Good luck with your ninja-like subversion of state power, -ac-. I'll be cheering for you when the ominous L-1 corporate citadel explodes behind you while you dive away from it in slow-motion.

Meanwhile, in the real world, the panopticon will continue to serve its function of making the actions of the state invisible while exposing every move made by its citizens. In the real world, the only time state intelligence data is used against politicians or cops is when it is employed by their enemies within the state machinery; it almost never serves the interests of actual accountability.

Eric HMay 24, 2008 8:48 AM

SumDumGuy

Good catch. I was skimming, given the author. However, I still don't see where she proved her assertion that police-state = free market. They are mutually exclusive, but her life's work is to blur the two in order to indict the latter in **favor** of adopting a more totalitarian state.

Eric HMay 24, 2008 8:54 AM

SumDumGuy

Good catch. I was skimming, given the author. However, I still don't see where she proved her assertion that police-state = free market. They are mutually exclusive, but her life's work is to blur the two in order to indict the latter in **favor** of adopting a more totalitarian state, the main difference being that the *right* people (defined by her) would be in charge of it. Otherwise, I'm in agreement with her assessment of the taxpayer-supported, GWOT-justified growth of surveillance.

carbon 14May 24, 2008 8:55 AM

Picadors last paragraph is the truth, look up dickcheneys house on google earth. the totalitarian information database is already privatized by First Choice. the company that sells the data to identity thieves, and the government.

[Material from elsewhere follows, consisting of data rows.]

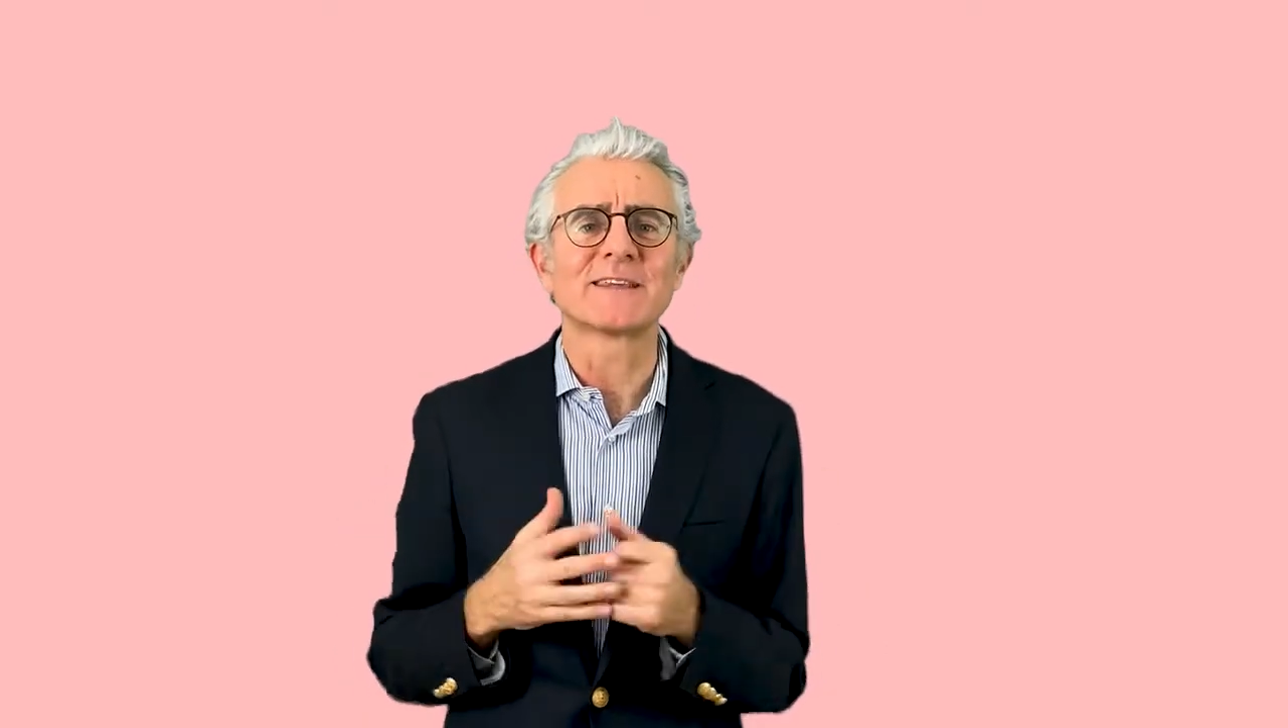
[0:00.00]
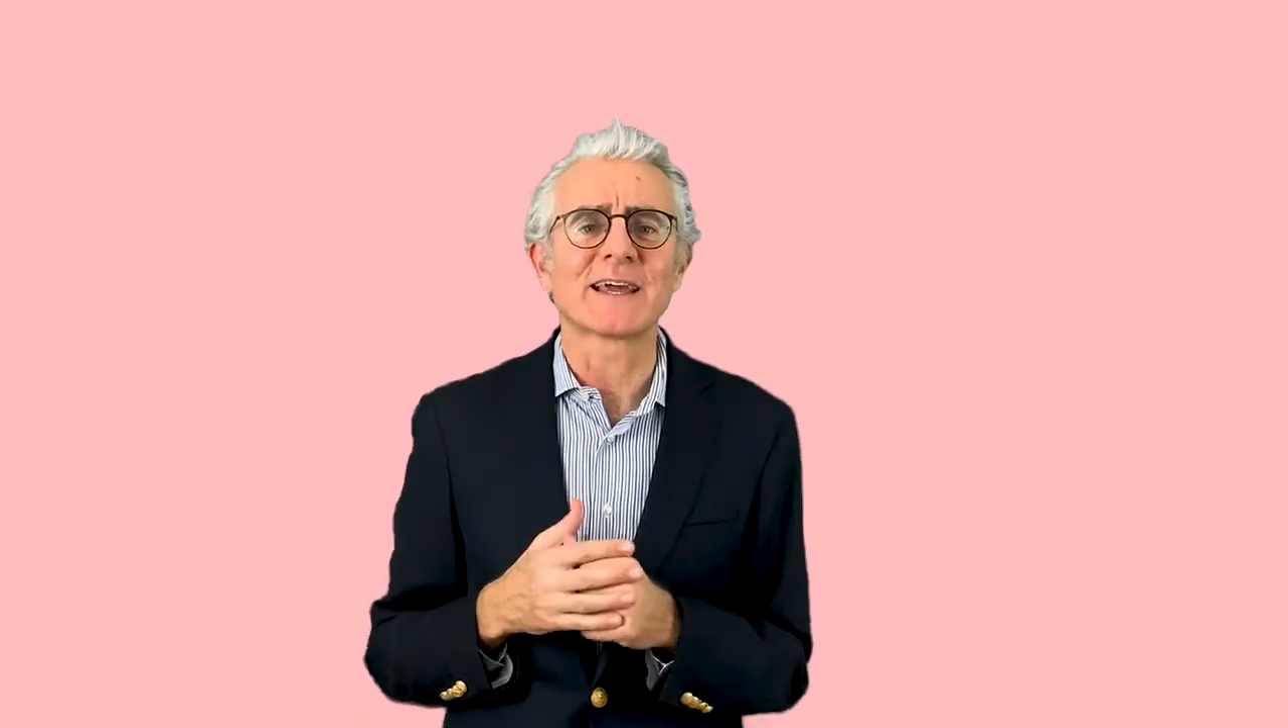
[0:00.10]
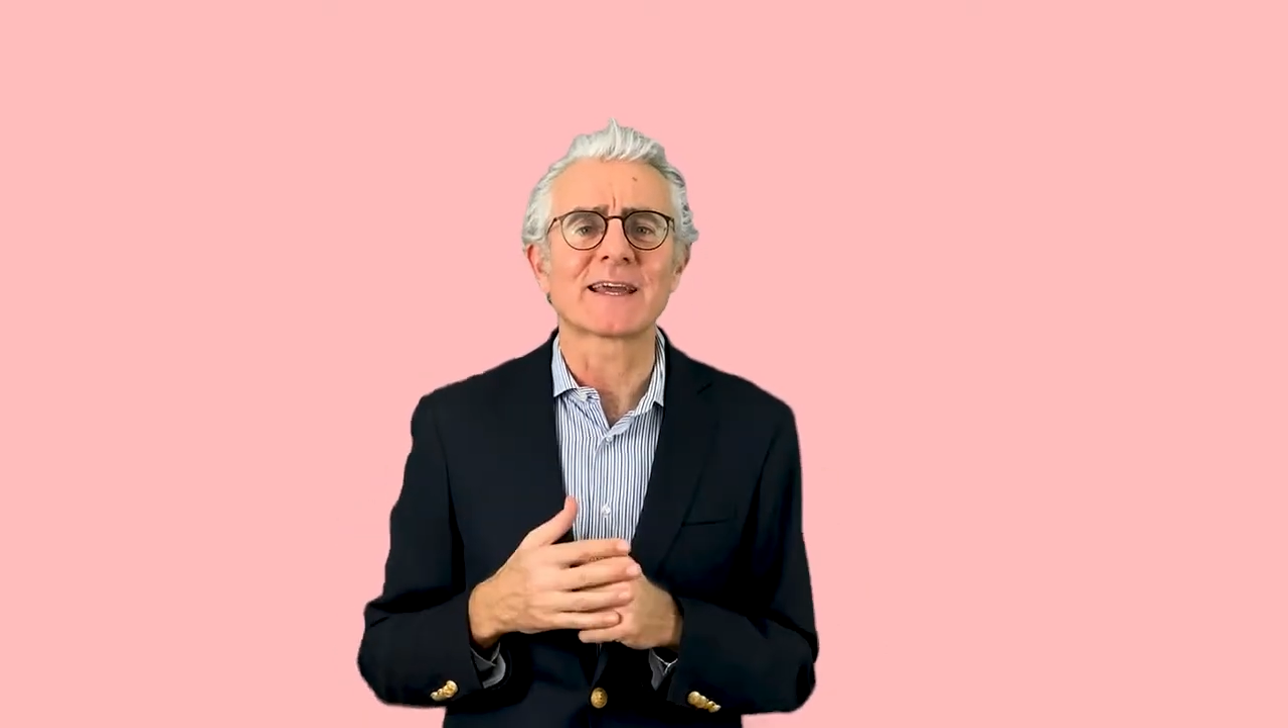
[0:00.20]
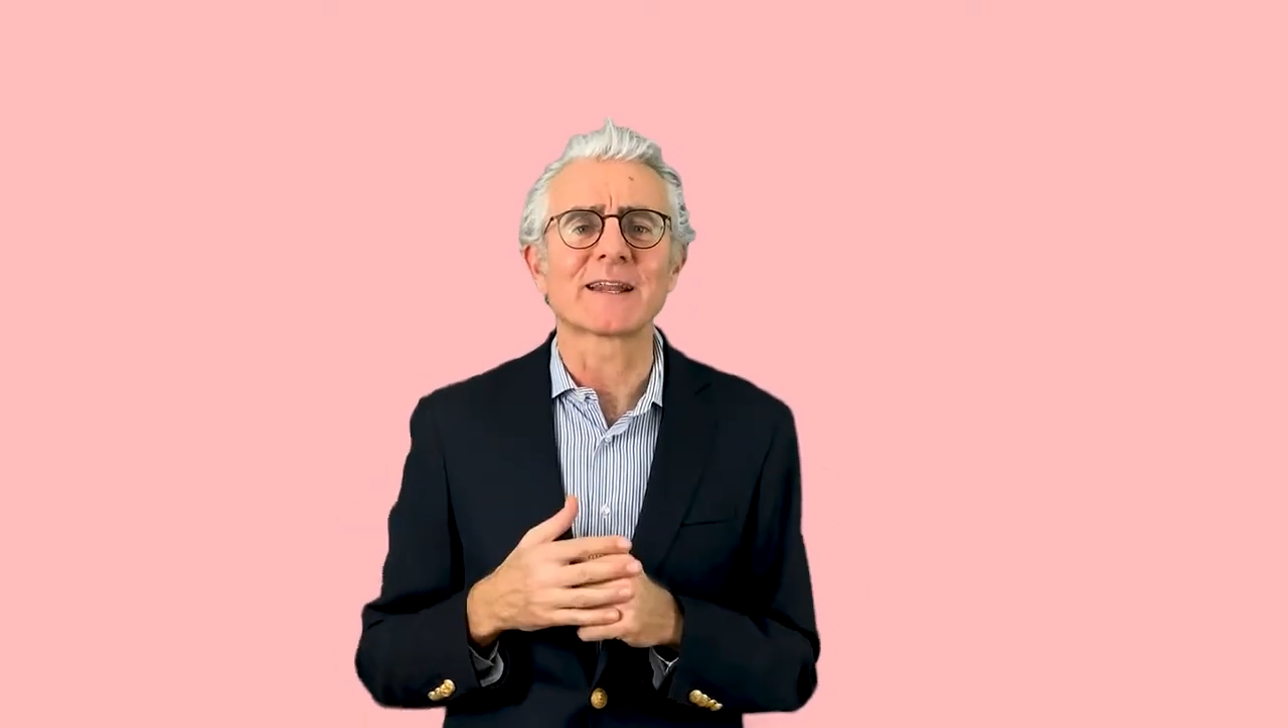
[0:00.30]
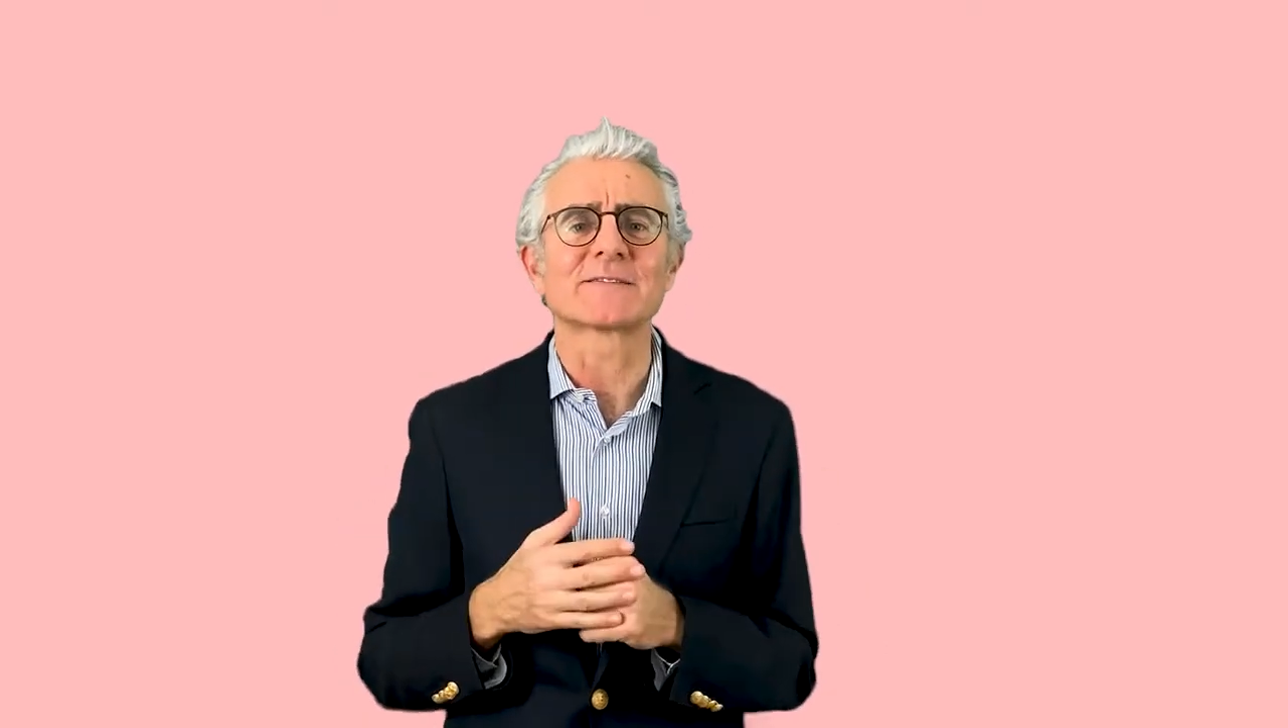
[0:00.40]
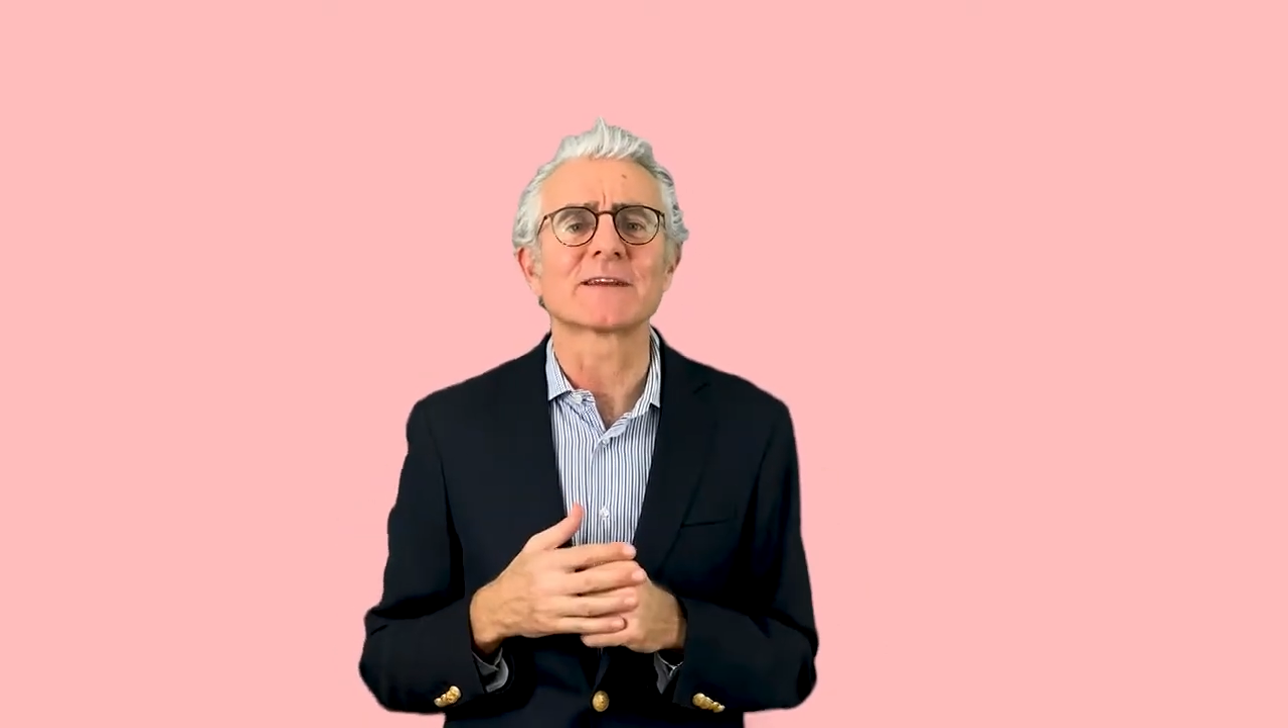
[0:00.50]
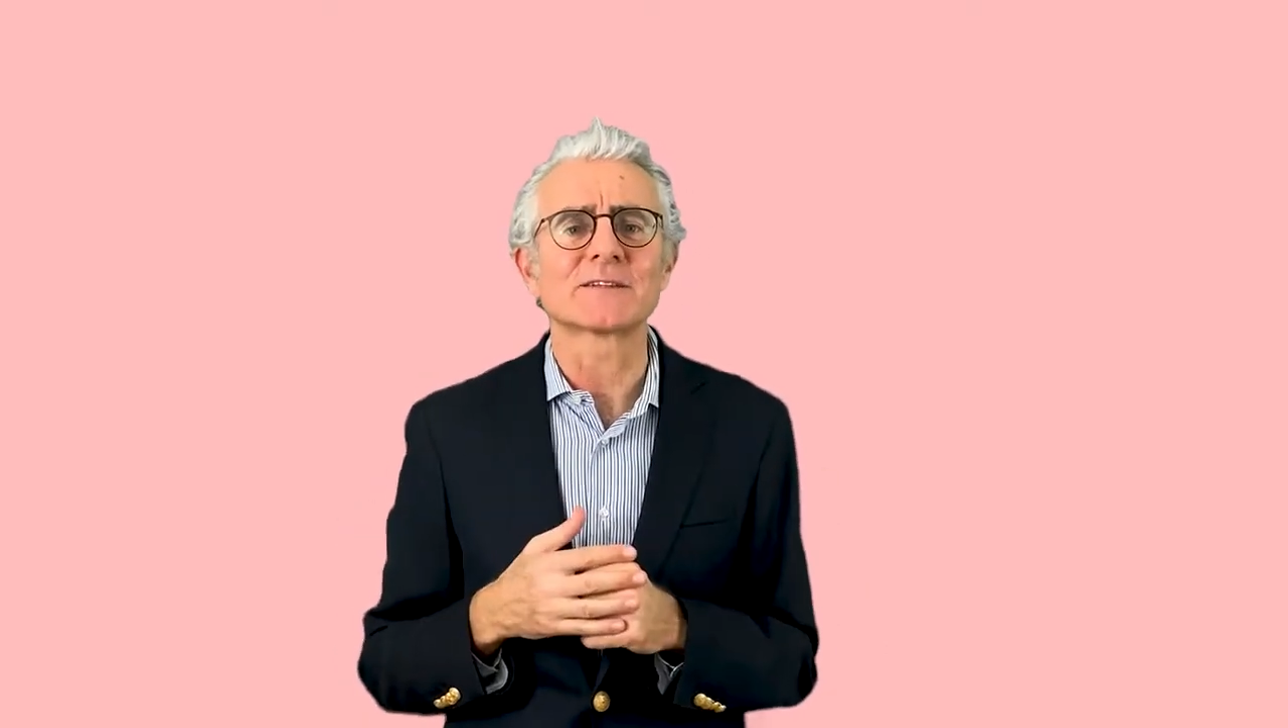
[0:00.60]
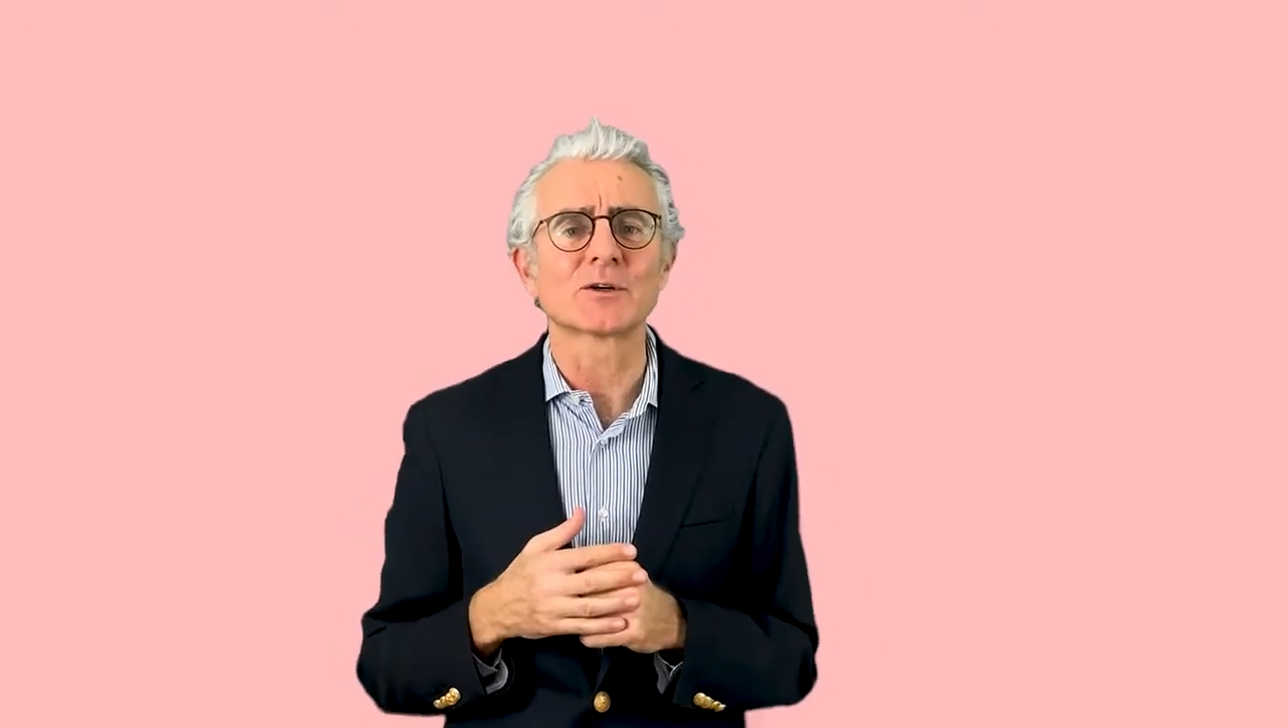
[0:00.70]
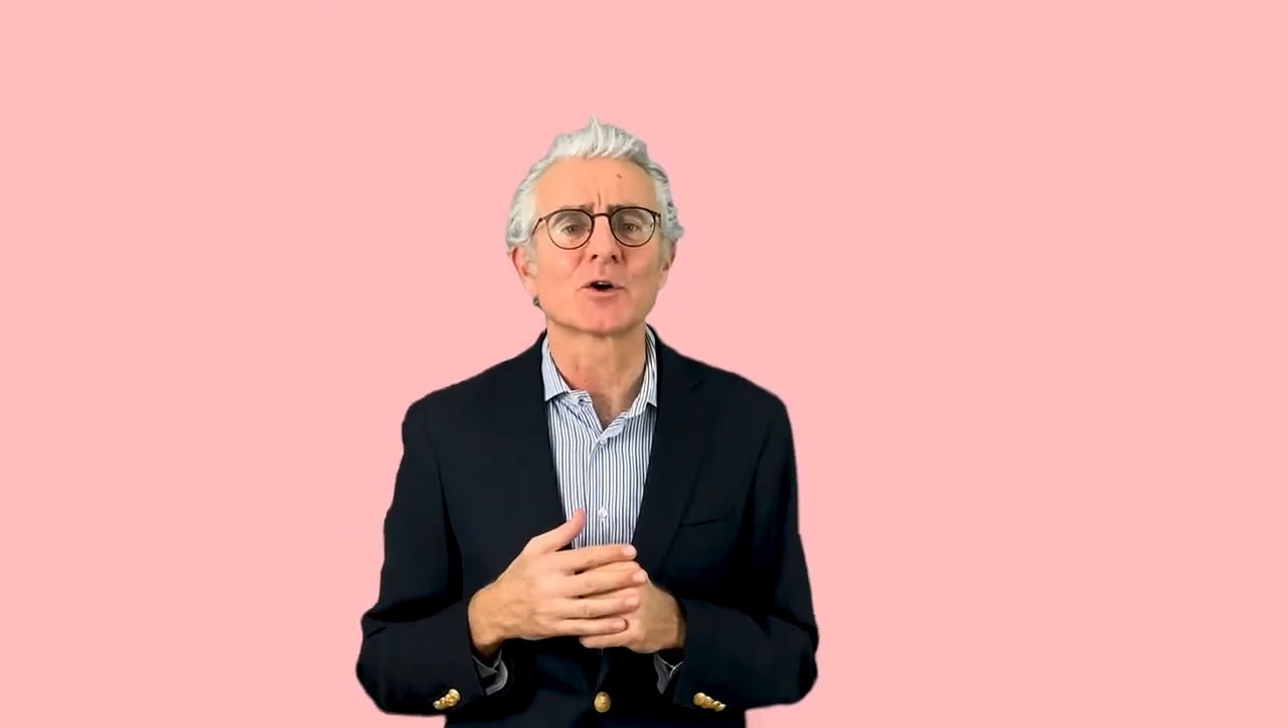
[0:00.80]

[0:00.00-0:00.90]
taken a certain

The people in power hate our freedom, that is why bushists need to surveil every american to know how he votes, what he thinks, etc. Terrorism and terrorists are actually very few, but the government uses this carefully cultivated fear to eliminate all privacy and eventually freedom. Government insiders can then manipulate thier own files like it was wikipedia. Thats what Joe Albaugh did to make every record with the name georgebush on it go away for the entire time of his "military service"
thus hiding his personnel records, as well as the rosters of the alabama unit that was corruptly used to allow him to desert.